(Dataset entries)
=== Begin Enclosure ===

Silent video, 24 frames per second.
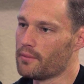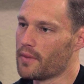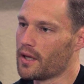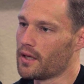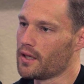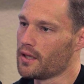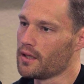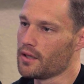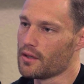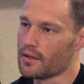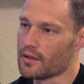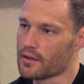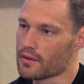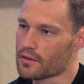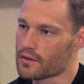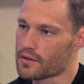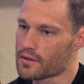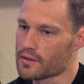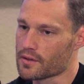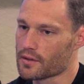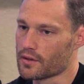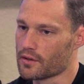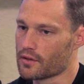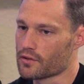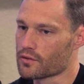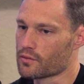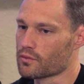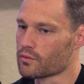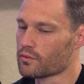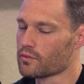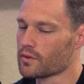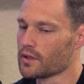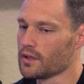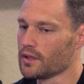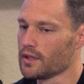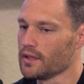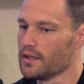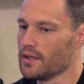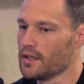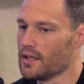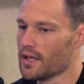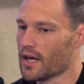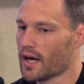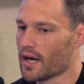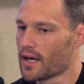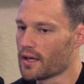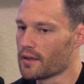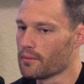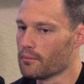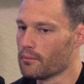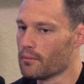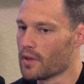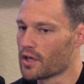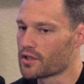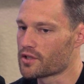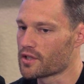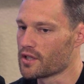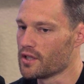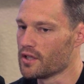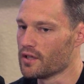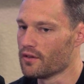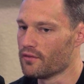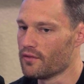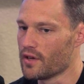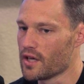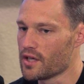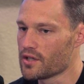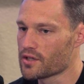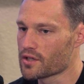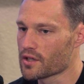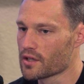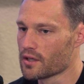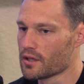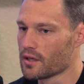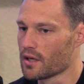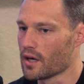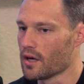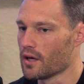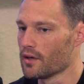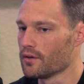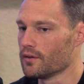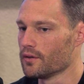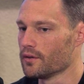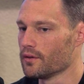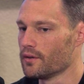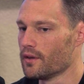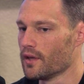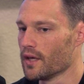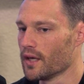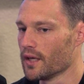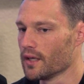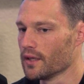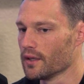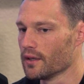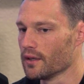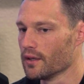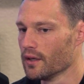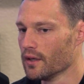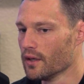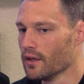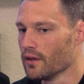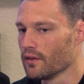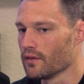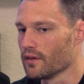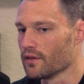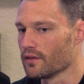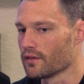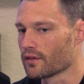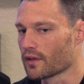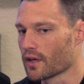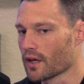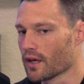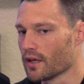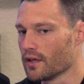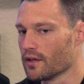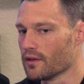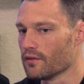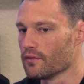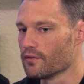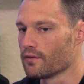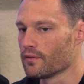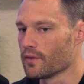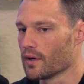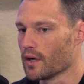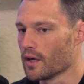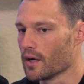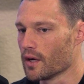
many years. There's really not much innovation other than this kind of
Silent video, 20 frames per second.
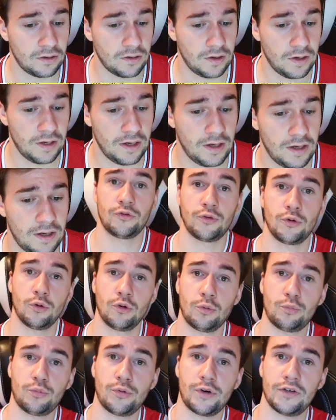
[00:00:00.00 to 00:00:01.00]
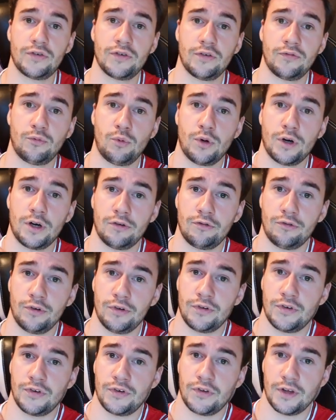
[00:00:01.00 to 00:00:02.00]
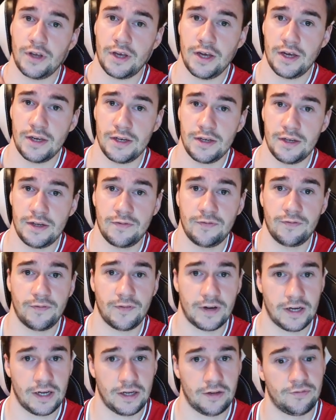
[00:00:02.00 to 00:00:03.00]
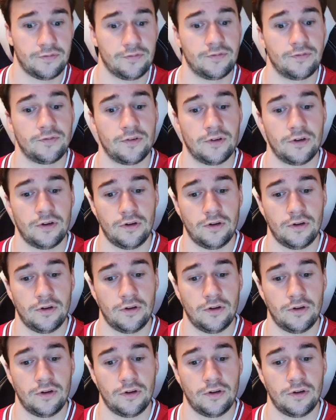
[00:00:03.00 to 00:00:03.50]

a total price of 185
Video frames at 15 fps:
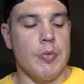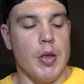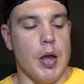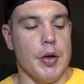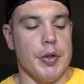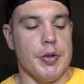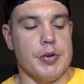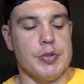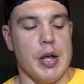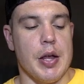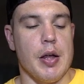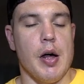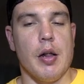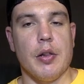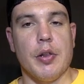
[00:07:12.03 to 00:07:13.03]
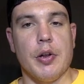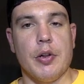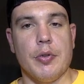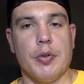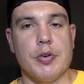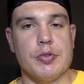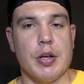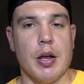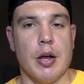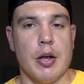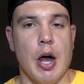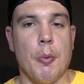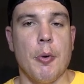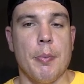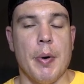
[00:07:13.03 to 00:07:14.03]
Okay, there's like a
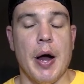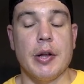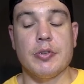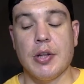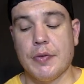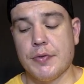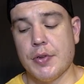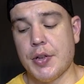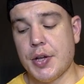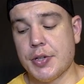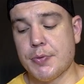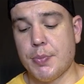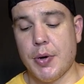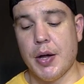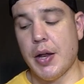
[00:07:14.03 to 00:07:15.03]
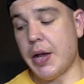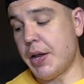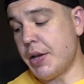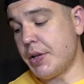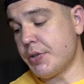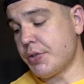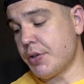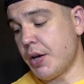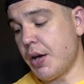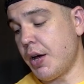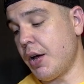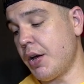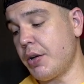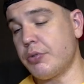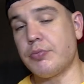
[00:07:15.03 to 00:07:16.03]
couple bites left of this, but it is
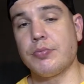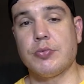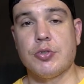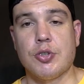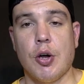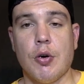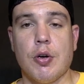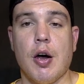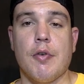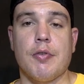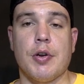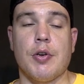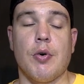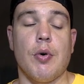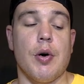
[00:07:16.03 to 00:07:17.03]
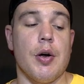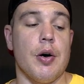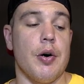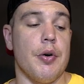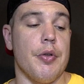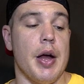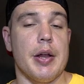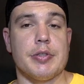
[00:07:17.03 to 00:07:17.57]
so covered in oil.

=== End Enclosure ===

### Problem to work on
Write out, exactly as they stand, the line with "[00:00:00.00 to 00:00:01.00]" and every line after it through the end of the entries above; omit the pictures.

### Output of the task
[00:00:00.00 to 00:00:01.00]
[00:00:01.00 to 00:00:02.00]
[00:00:02.00 to 00:00:03.00]
[00:00:03.00 to 00:00:03.50]

a total price of 185
Video frames at 15 fps:
[00:07:12.03 to 00:07:13.03]
[00:07:13.03 to 00:07:14.03]
Okay, there's like a
[00:07:14.03 to 00:07:15.03]
[00:07:15.03 to 00:07:16.03]
couple bites left of this, but it is
[00:07:16.03 to 00:07:17.03]
[00:07:17.03 to 00:07:17.57]
so covered in oil.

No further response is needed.